[Collected data entries]

□ □ □

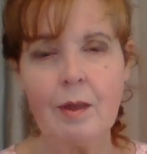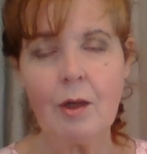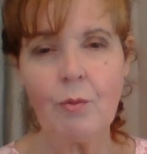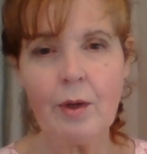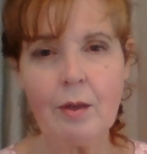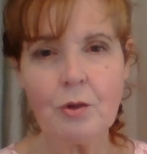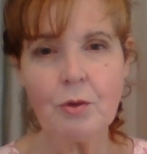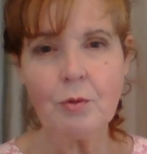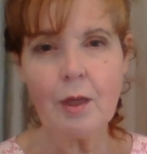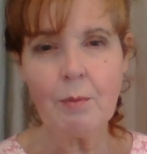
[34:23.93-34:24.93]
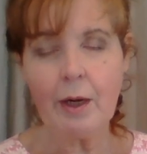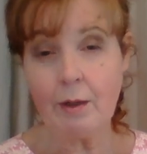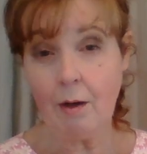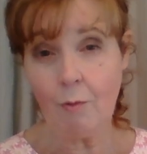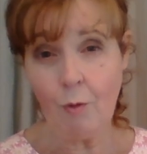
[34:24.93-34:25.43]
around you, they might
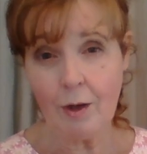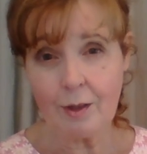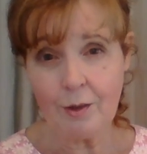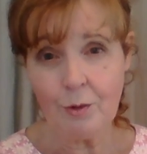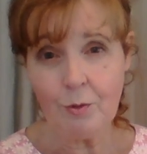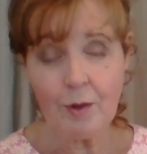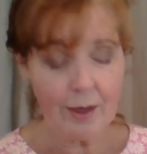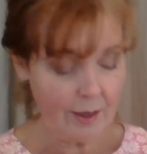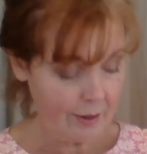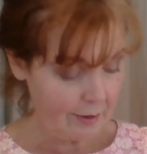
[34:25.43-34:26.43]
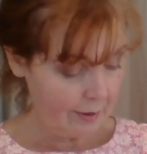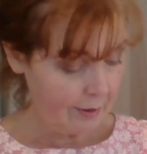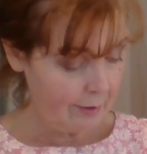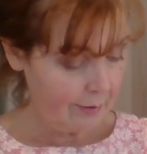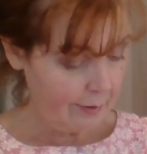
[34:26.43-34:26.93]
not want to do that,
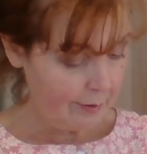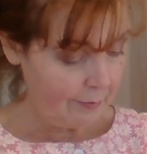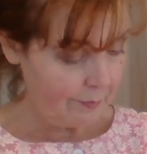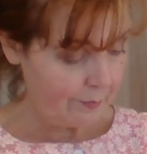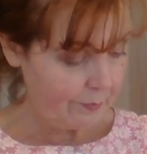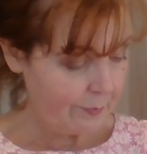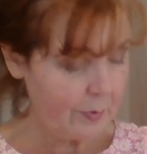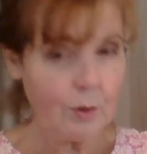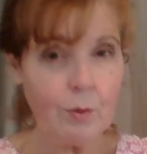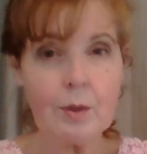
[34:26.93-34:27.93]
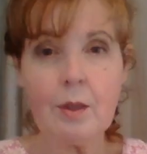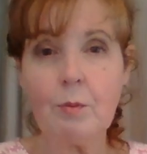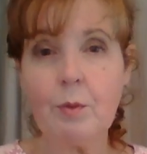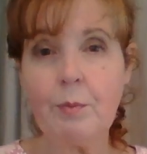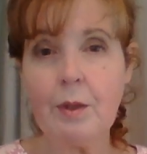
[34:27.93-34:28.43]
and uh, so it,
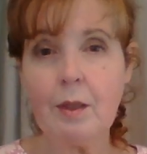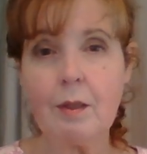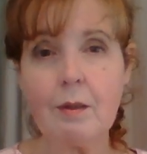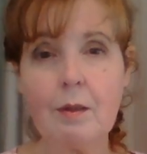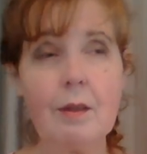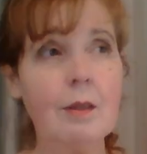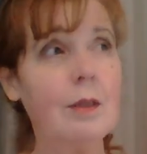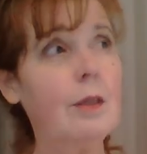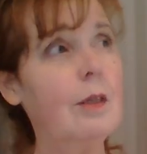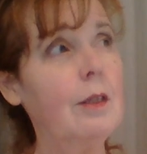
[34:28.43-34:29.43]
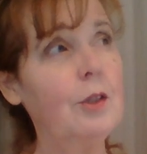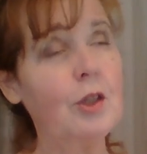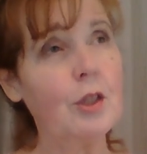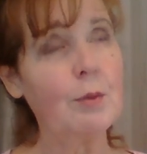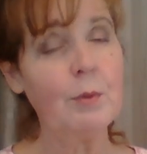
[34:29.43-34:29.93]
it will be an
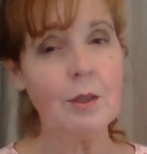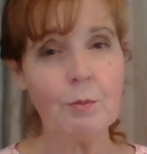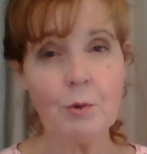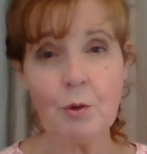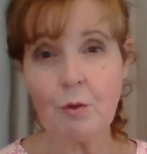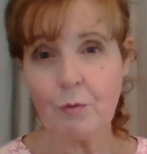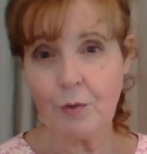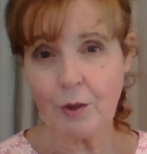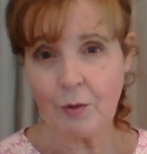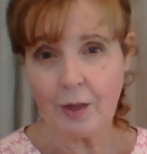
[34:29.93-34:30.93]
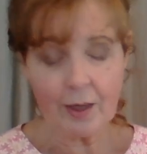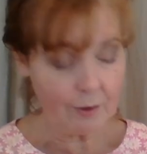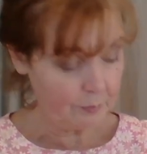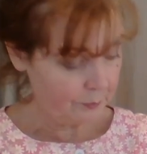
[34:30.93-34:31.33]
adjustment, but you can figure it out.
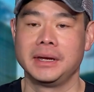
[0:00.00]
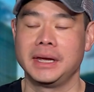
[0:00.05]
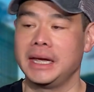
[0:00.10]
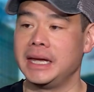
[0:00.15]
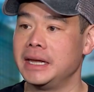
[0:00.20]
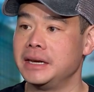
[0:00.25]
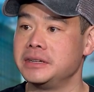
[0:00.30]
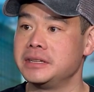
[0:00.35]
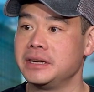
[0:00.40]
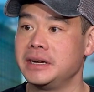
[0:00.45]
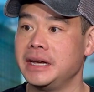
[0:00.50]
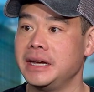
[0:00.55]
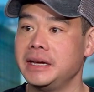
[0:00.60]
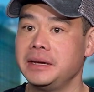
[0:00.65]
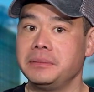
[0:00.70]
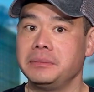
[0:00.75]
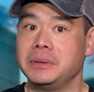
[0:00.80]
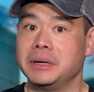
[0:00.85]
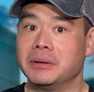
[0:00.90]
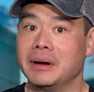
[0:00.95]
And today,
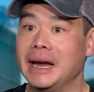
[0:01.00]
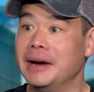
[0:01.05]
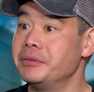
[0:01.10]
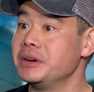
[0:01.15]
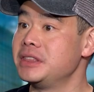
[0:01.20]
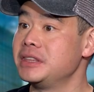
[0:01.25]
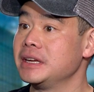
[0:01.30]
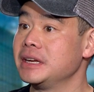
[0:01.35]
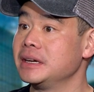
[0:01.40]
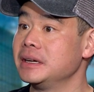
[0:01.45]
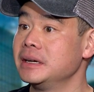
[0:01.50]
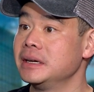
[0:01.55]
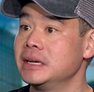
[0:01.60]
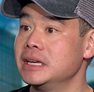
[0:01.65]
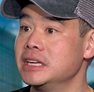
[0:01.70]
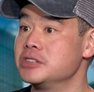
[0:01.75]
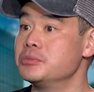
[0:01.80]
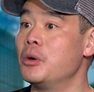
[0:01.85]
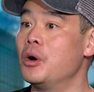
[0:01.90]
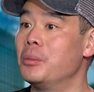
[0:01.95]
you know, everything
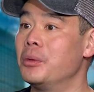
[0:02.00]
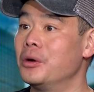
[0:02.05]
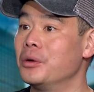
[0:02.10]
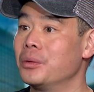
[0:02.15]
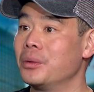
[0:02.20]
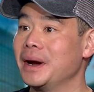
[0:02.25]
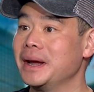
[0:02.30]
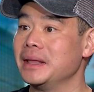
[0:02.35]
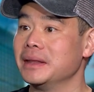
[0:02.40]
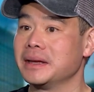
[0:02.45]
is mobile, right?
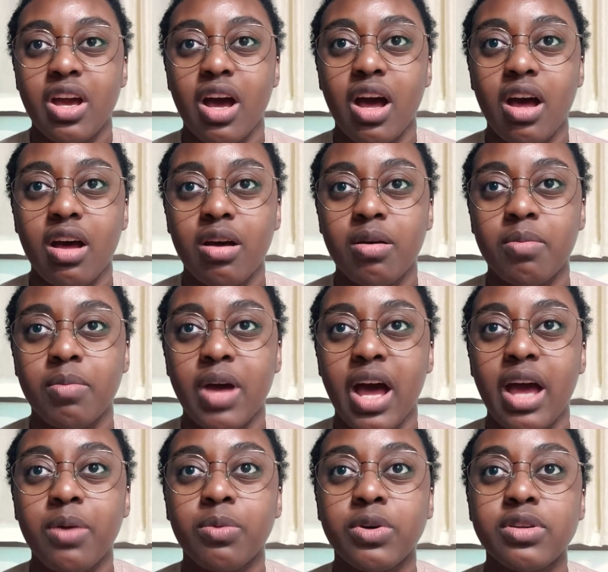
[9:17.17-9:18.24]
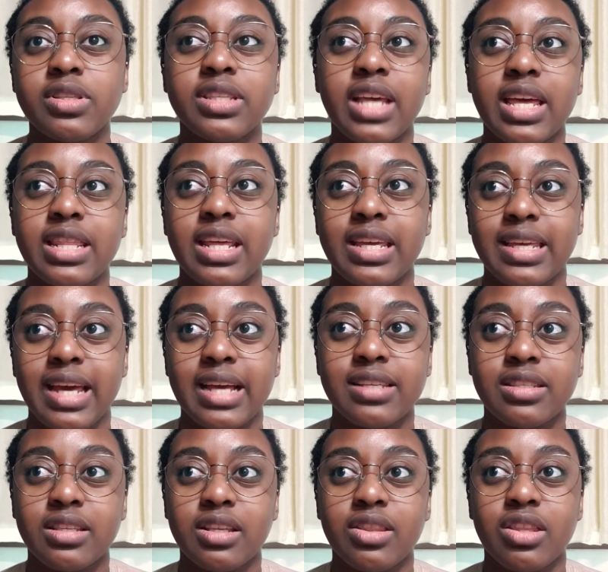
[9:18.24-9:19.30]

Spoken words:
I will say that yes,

□ □ □

Description of the task – Exact copy, pictures excluded: restate every record above word for word.

Response below –
[34:23.93-34:24.93]
[34:24.93-34:25.43]
around you, they might
[34:25.43-34:26.43]
[34:26.43-34:26.93]
not want to do that,
[34:26.93-34:27.93]
[34:27.93-34:28.43]
and uh, so it,
[34:28.43-34:29.43]
[34:29.43-34:29.93]
it will be an
[34:29.93-34:30.93]
[34:30.93-34:31.33]
adjustment, but you can figure it out.
[0:00.00]
[0:00.05]
[0:00.10]
[0:00.15]
[0:00.20]
[0:00.25]
[0:00.30]
[0:00.35]
[0:00.40]
[0:00.45]
[0:00.50]
[0:00.55]
[0:00.60]
[0:00.65]
[0:00.70]
[0:00.75]
[0:00.80]
[0:00.85]
[0:00.90]
[0:00.95]
And today,
[0:01.00]
[0:01.05]
[0:01.10]
[0:01.15]
[0:01.20]
[0:01.25]
[0:01.30]
[0:01.35]
[0:01.40]
[0:01.45]
[0:01.50]
[0:01.55]
[0:01.60]
[0:01.65]
[0:01.70]
[0:01.75]
[0:01.80]
[0:01.85]
[0:01.90]
[0:01.95]
you know, everything
[0:02.00]
[0:02.05]
[0:02.10]
[0:02.15]
[0:02.20]
[0:02.25]
[0:02.30]
[0:02.35]
[0:02.40]
[0:02.45]
is mobile, right?
[9:17.17-9:18.24]
[9:18.24-9:19.30]

Spoken words:
I will say that yes,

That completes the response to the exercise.